El polvo coloreado se había adherido al cristal de cuarzo transparente pero sin teñirlo; ese era el signo cuyo hallazgo le reveló que había acertado al decidir no buscar más a su gente y quedarse un tiempo en el Valle de los Caballos. Siempre la inquietaba ver la piedra de manganeso negro. Volvió a cogerla y la sostuvo en el puño cerrado. Contenía el espíritu de todos los miembros del clan. Ayla había dado una parte de su espíritu a cambio de esa piedra; de ese modo, cuando salvaba la vida a alguien, esa persona no contraía una deuda con ella porque ella ya tenía una parte del espíritu de todos.

Cuando murió Iza, Creb, el Mog-ur, había cogido su piedra de curandera antes de enterrarla para que Iza no se llevara consigo a todo el clan al mundo de los espíritus, pero nadie le quitó la piedra a ella cuando Broud la maldijo condenándola a muerte. Goov llevaba poco tiempo en el cargo de Mog-ur, y fue tal el asombro de todos ante esa maldición que nadie se acordó de reclamársela, y ella se olvidó de devolverla. ¿Qué le sucedería al clan si ella aún conservaba la piedra cuando pasara al otro mundo?

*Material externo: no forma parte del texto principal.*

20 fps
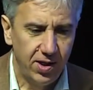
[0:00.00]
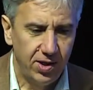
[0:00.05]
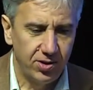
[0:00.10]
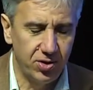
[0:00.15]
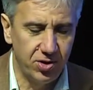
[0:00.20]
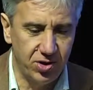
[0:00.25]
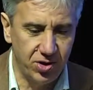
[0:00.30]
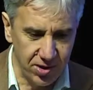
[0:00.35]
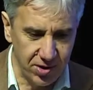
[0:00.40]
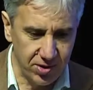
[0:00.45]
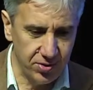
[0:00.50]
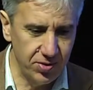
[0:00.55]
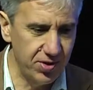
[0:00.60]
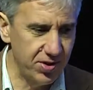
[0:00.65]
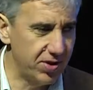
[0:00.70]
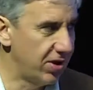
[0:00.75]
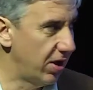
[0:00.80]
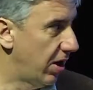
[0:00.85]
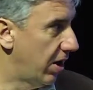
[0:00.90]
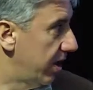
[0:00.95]
So just to
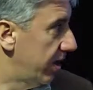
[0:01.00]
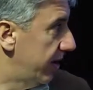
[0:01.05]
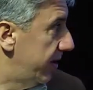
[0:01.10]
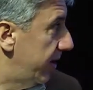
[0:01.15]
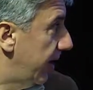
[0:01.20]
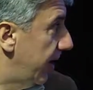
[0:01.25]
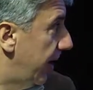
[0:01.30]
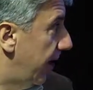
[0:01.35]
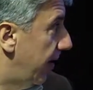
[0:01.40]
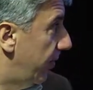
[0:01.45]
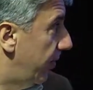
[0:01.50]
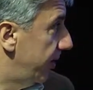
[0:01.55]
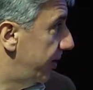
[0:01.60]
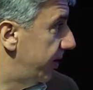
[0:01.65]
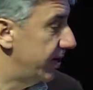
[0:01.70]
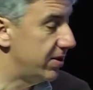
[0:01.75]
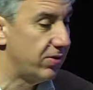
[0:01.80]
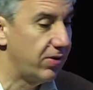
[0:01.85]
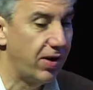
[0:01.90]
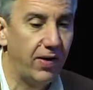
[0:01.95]
start, what
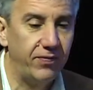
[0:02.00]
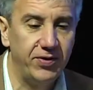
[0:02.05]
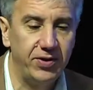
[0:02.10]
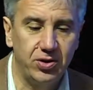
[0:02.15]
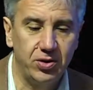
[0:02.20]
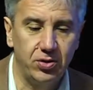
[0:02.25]
this graph is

Metió todos sus signos del tótem en la bolsa nueva, y supo que a partir de ese momento siempre los guardaría allí. Le pareció adecuado que sus signos del tótem del clan permanecieran en una bolsa amuleto del clan. Mientras ceñía la tira, se preguntó, como tantas veces, por qué nunca había recibido un signo de su tótem al decidir dejar a los mamutoi y marcharse con Jondalar. ¿Acaso ya se había convertido en hija de la Madre? ¿Le había dicho la Madre a su tótem que no necesitaba un signo? ¿Le habían dado un signo más sutil que no reconoció? La asaltó una idea nueva y más aterradora: ¿acaso se había equivocado en su decisión? La recorrió un escalofrío. Por primera vez en mucho tiempo, Ayla cerró la mano en torno al amuleto y en silencio suplicó protección al espíritu del Gran León Cavernario.

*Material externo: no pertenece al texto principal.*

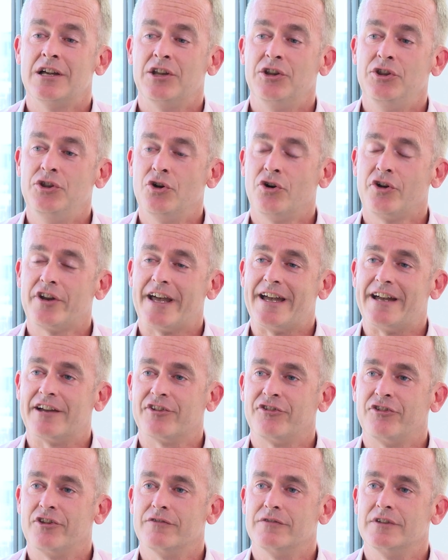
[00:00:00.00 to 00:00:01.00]
not
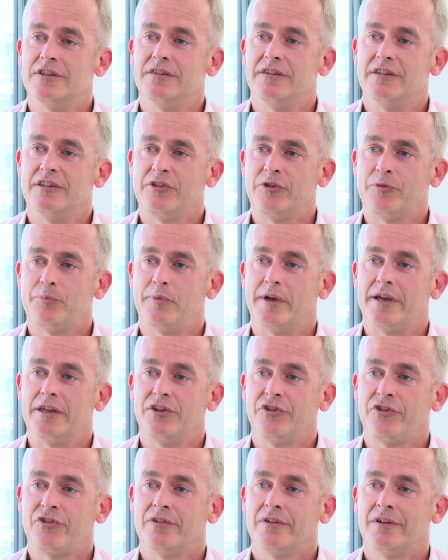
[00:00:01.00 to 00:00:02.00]
active in this
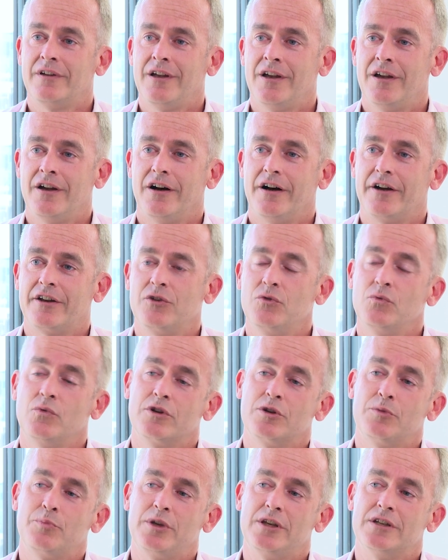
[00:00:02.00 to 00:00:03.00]
space. I don't
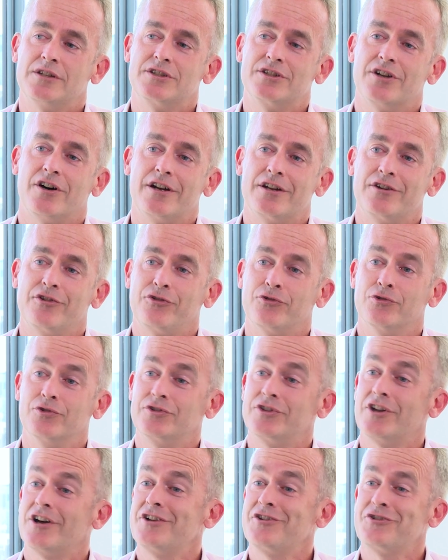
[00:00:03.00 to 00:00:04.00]
want to be a
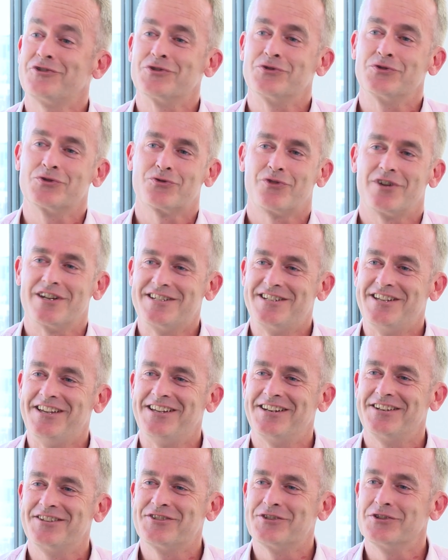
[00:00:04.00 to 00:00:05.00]
dinosaur. Dinosaurs are
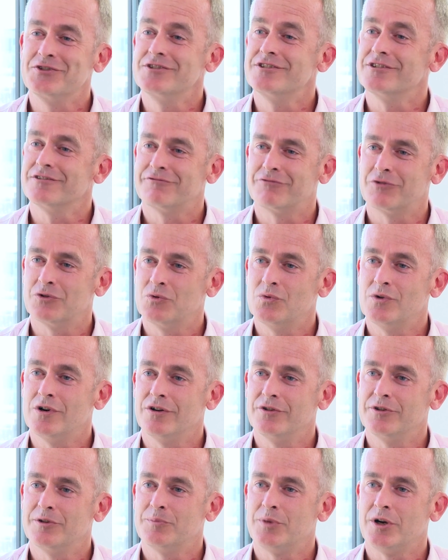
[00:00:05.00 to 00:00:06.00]
ideally suited for a
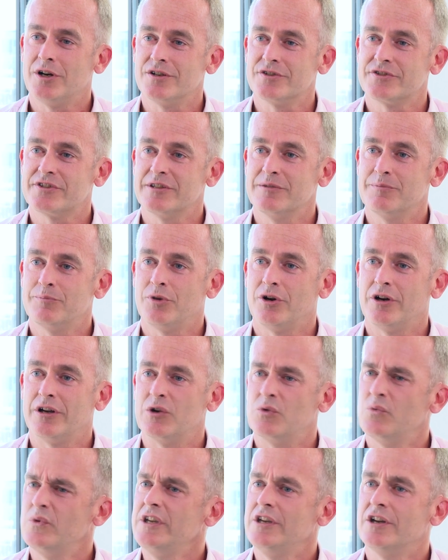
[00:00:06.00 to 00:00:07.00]
world that passed it
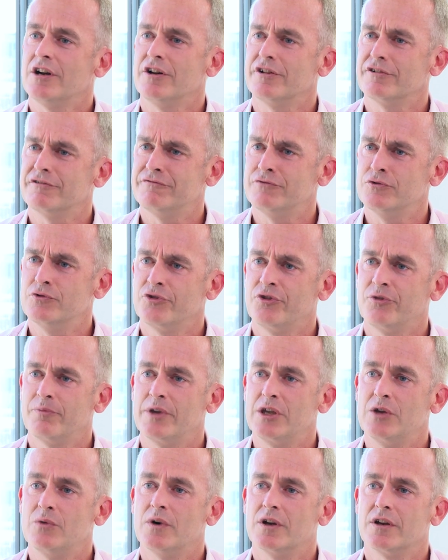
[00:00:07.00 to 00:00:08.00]
by, and we can't afford to
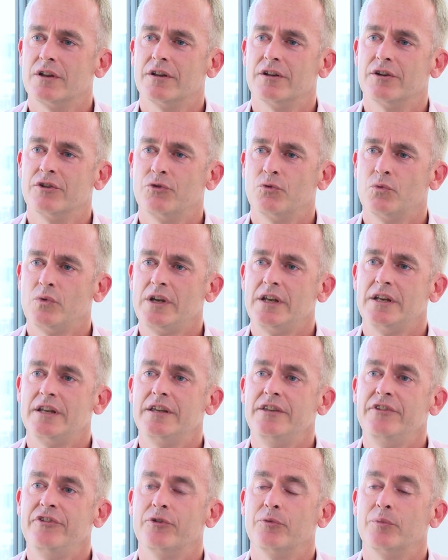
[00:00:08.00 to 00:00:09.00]
be one of those. We
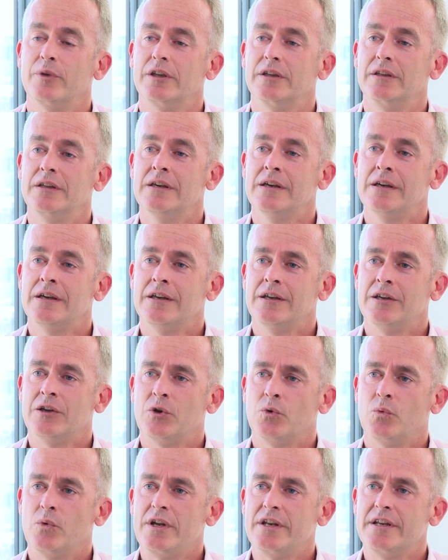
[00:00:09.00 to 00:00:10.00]
need to be
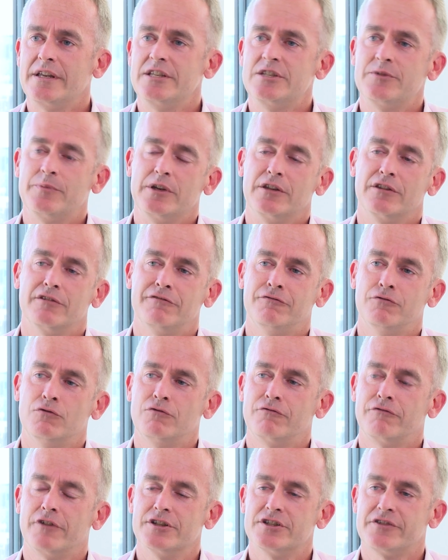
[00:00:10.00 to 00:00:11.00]
at the
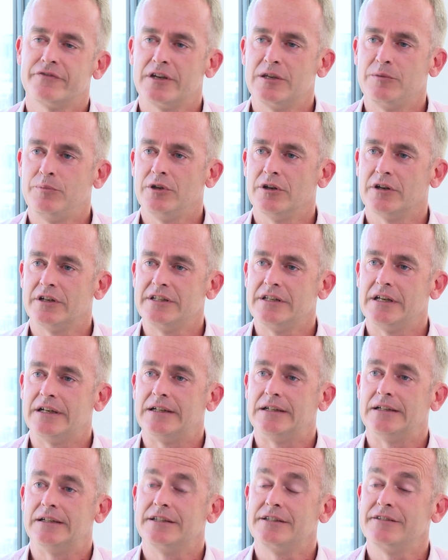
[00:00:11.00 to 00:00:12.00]
forefront of API
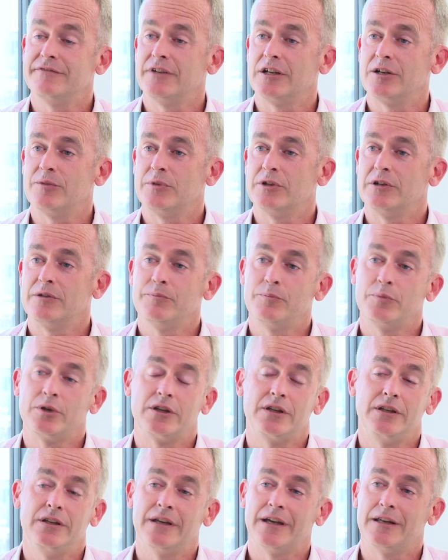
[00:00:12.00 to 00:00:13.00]
development
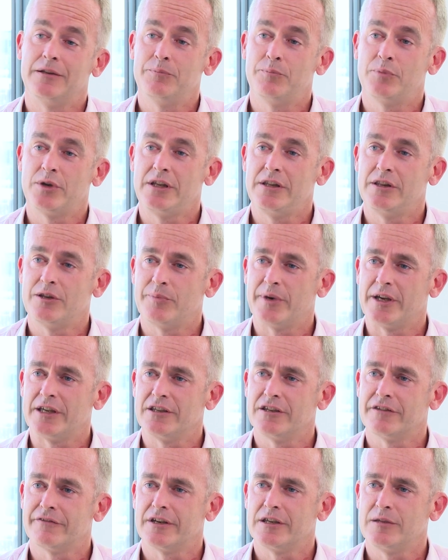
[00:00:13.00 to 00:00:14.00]
and be the
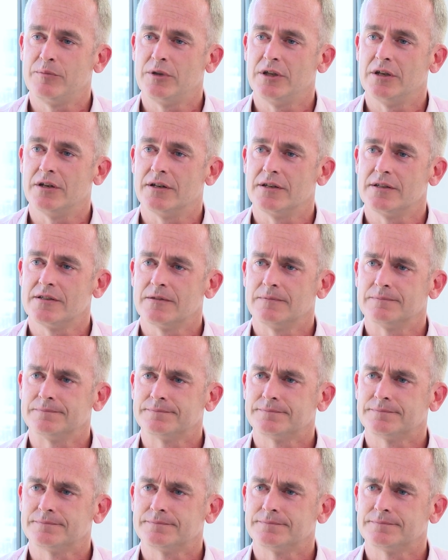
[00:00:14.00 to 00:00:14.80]
bank of APIs.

Cuando salió del alojamiento provisional, Ayla llevaba una piel de gamuza doblada, un morral de cuero en el que sobresalían numerosos bultos y su bolsa de medicamentos del clan. Ahora había varias personas más en torno a la fogata del campamento, y Ayla, al marcharse, las saludó con la mano, pero no usó el gesto habitual de despedida, el gesto de «volveré», con la palma hacia dentro, hacia sí, empleado para indicar una separación temporal y dar a entender que pronto se verían de nuevo. Había levantado la mano, con la palma hacia fuera, y la había movido ligeramente de un lado a otro. Marthona frunció el entrecejo al percibir la señal.

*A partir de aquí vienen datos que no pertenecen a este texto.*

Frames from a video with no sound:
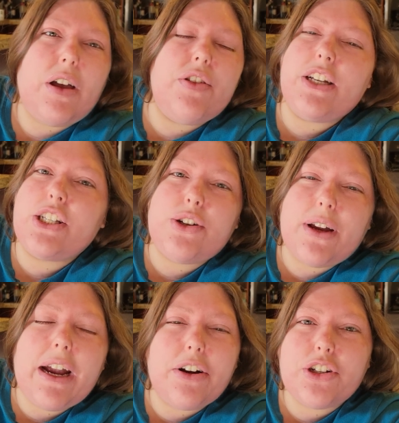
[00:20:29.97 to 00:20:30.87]
these two
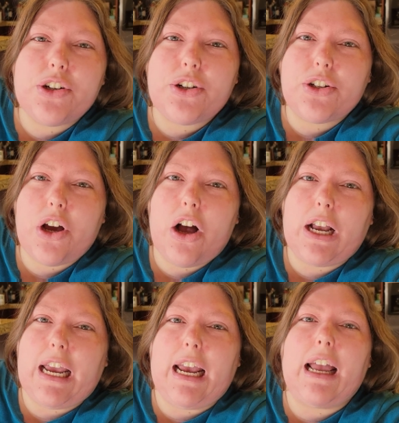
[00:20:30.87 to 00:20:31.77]
characters are
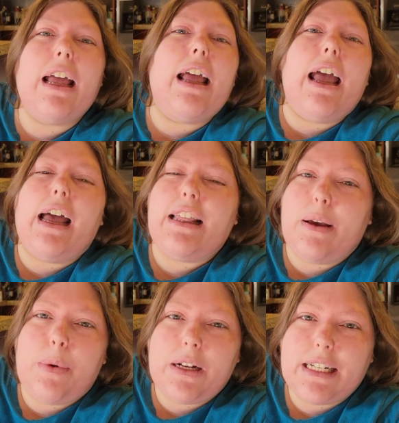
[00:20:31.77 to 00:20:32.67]
talking and they
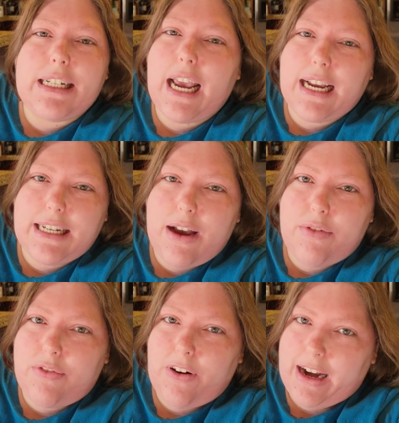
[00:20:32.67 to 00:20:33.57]
want to take
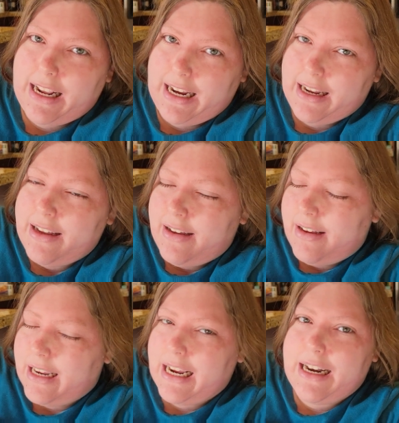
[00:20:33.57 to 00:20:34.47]
down Freddie
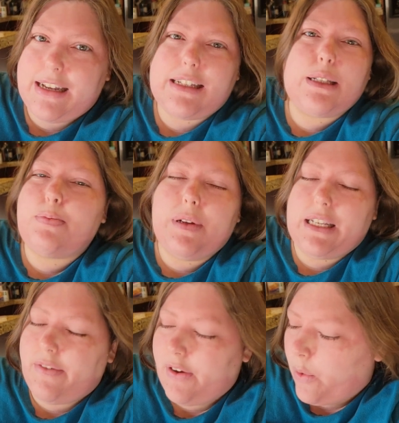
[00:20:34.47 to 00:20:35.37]
in a
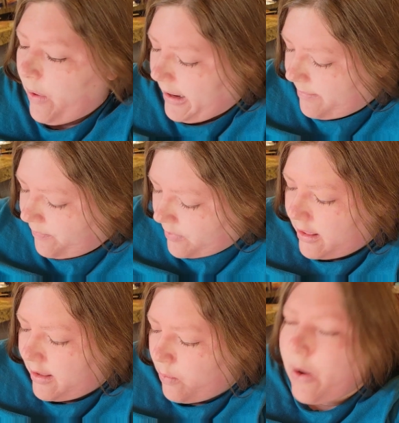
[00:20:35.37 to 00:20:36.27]
specific way.
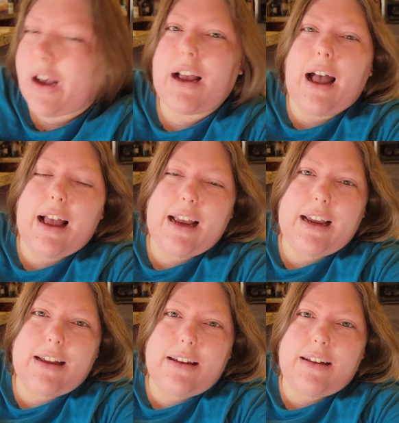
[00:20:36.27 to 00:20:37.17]
The one
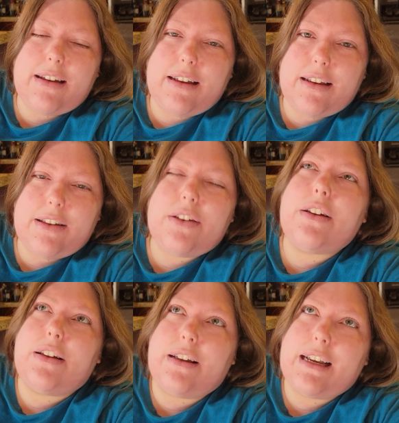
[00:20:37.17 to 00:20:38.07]
guy
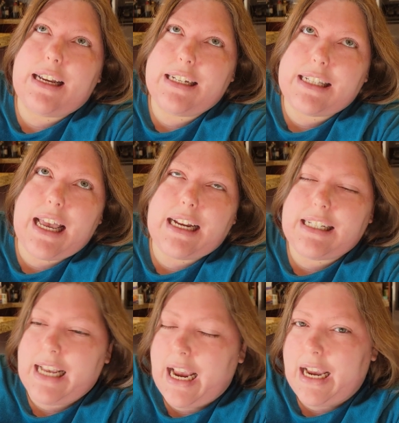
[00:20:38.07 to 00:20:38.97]
is like
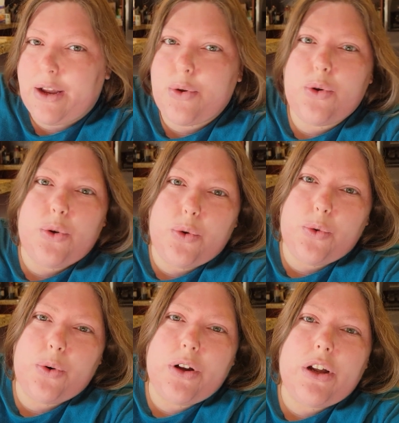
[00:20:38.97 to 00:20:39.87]
saying, who's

Cuando Ayla se encaminó aguas arriba por la orilla del riachuelo, tomando un atajo para ir a la cueva que había descubierto hacía unos años, se preguntó si debía seguir adelante con esa ceremonia. Sí, defraudaría a la Zelandoni, y también a los demás zelandonia que se preparaban para asistir, pero aquello era más peligroso de lo que pensaban. Cuando accedió a celebrar la ceremonia el día anterior, estaba tan deprimida que le daba igual si se perdía en el vacío negro, pero esa mañana se sentía mejor, sobre todo después del baño, y de ver a Jonayla, y a Lobo, además de Marthona y Proleva. Ahora ya no se sentía tan dispuesta a enfrentarse al vacío negro aterrador. Tal vez debía decir a la Zelandoni que había cambiado de parecer.

No había pensado en el peligro que la esperaba mientras se ocupaba de los preparativos preliminares, pero sí le había causado cierto malestar la imposibilidad de llevar a cabo todos los rituales como era debido. Ese era un aspecto muy importante en las ceremonias del clan, a diferencia de las que celebraban los zelandonii, más tolerantes con las desviaciones. Incluso la letra del Canto a la Madre presentaba ligeras variaciones en las distintas cavernas, lo que era uno de los temas de conversación preferidos entre los zelandonia, y eso tratándose de la Leyenda de los Ancianos más importante de todas.